All pictures are to be omitted while the lines starting at the line with "[00:07:09.39]" and ending at the line with "[00:07:10.69]" in the material below are retyped exactly, both ends included.

* **Data shown**:

====

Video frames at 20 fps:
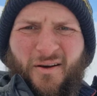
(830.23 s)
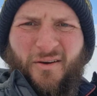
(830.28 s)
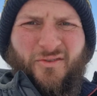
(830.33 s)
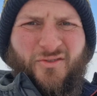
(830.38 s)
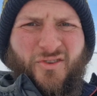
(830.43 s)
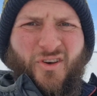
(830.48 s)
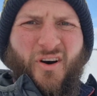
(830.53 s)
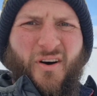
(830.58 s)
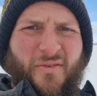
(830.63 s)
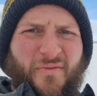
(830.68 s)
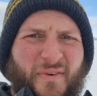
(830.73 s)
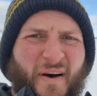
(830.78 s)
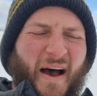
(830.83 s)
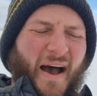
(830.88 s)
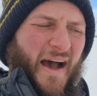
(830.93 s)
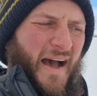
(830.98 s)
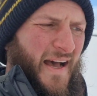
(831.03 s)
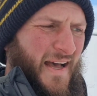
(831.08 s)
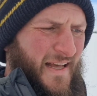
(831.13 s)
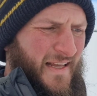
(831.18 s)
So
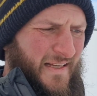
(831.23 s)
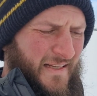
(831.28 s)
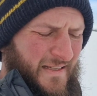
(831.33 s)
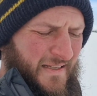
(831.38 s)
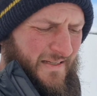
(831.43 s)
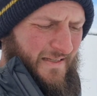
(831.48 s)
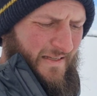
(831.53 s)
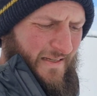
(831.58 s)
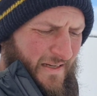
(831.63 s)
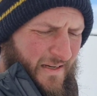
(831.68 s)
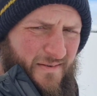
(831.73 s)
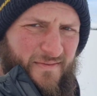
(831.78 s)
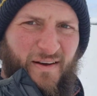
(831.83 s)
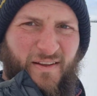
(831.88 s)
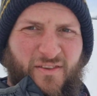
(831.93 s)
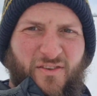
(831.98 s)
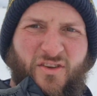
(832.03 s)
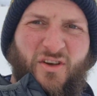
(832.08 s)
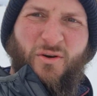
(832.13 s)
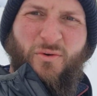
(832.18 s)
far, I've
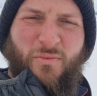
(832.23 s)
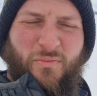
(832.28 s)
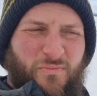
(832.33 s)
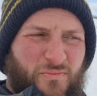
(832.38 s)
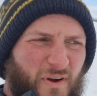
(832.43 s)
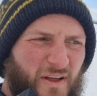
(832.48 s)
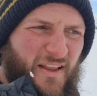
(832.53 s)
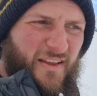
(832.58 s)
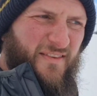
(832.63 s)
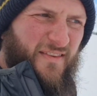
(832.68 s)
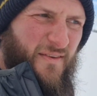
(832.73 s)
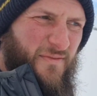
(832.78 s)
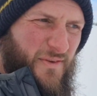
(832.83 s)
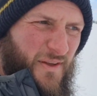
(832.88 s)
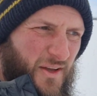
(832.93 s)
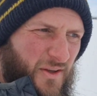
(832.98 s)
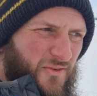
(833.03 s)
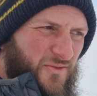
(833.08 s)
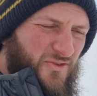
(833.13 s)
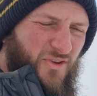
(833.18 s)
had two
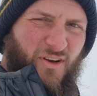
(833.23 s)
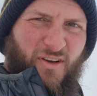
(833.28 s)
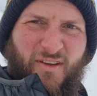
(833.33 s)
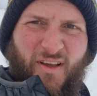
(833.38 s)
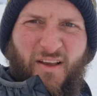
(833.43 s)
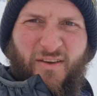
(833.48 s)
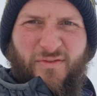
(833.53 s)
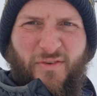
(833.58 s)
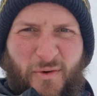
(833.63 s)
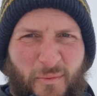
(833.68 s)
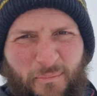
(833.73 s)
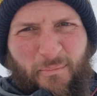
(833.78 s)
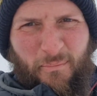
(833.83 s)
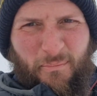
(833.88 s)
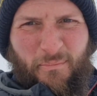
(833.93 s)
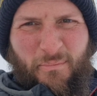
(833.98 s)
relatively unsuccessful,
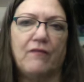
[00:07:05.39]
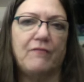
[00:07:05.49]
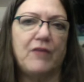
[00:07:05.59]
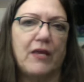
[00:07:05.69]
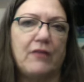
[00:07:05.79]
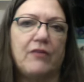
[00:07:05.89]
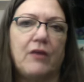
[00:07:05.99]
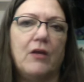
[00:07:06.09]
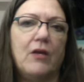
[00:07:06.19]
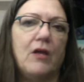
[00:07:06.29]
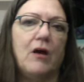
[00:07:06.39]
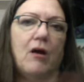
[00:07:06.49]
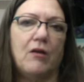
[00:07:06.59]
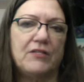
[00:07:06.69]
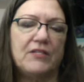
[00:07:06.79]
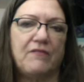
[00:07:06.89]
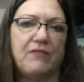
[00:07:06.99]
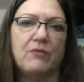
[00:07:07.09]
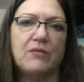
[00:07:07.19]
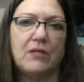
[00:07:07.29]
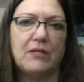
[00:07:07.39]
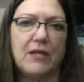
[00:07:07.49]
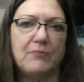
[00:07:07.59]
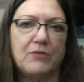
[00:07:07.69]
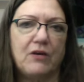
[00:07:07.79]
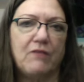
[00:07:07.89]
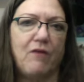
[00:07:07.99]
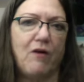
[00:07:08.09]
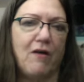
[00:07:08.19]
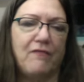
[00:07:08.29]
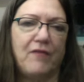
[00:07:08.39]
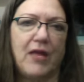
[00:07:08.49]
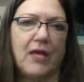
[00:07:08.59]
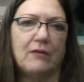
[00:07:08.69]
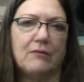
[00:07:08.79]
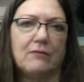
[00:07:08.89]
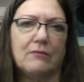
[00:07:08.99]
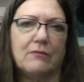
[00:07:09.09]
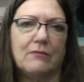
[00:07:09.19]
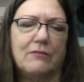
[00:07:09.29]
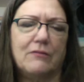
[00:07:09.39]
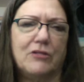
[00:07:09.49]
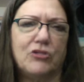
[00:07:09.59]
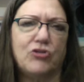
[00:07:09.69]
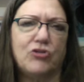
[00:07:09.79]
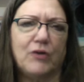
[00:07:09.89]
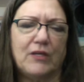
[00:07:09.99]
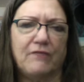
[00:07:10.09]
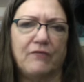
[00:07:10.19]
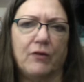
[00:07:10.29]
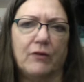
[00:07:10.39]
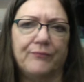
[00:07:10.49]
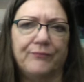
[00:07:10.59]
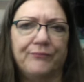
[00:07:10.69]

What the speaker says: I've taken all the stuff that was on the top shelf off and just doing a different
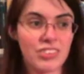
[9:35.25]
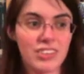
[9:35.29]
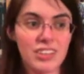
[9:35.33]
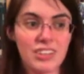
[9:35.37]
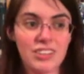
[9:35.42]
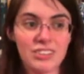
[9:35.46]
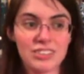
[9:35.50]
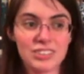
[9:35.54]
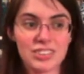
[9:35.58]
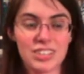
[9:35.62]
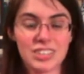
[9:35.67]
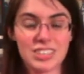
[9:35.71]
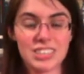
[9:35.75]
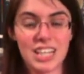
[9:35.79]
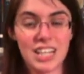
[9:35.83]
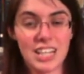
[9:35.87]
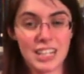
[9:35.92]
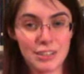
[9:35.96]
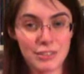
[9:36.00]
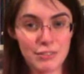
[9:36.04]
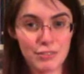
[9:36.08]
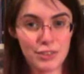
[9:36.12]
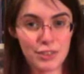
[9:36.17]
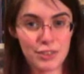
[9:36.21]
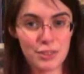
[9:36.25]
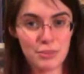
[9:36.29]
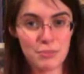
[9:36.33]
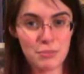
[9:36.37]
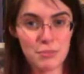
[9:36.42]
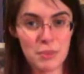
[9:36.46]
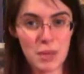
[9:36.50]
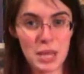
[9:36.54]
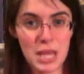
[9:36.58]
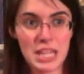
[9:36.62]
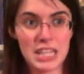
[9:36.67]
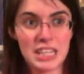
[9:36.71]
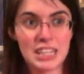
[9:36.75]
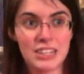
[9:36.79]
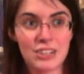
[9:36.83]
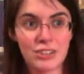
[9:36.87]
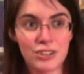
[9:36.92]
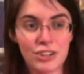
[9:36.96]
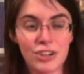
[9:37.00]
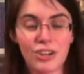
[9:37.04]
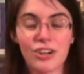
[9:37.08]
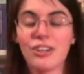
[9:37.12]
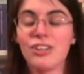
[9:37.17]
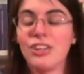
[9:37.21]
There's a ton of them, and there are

====

* **Response to this exercise**:
[00:07:09.39]
[00:07:09.49]
[00:07:09.59]
[00:07:09.69]
[00:07:09.79]
[00:07:09.89]
[00:07:09.99]
[00:07:10.09]
[00:07:10.19]
[00:07:10.29]
[00:07:10.39]
[00:07:10.49]
[00:07:10.59]
[00:07:10.69]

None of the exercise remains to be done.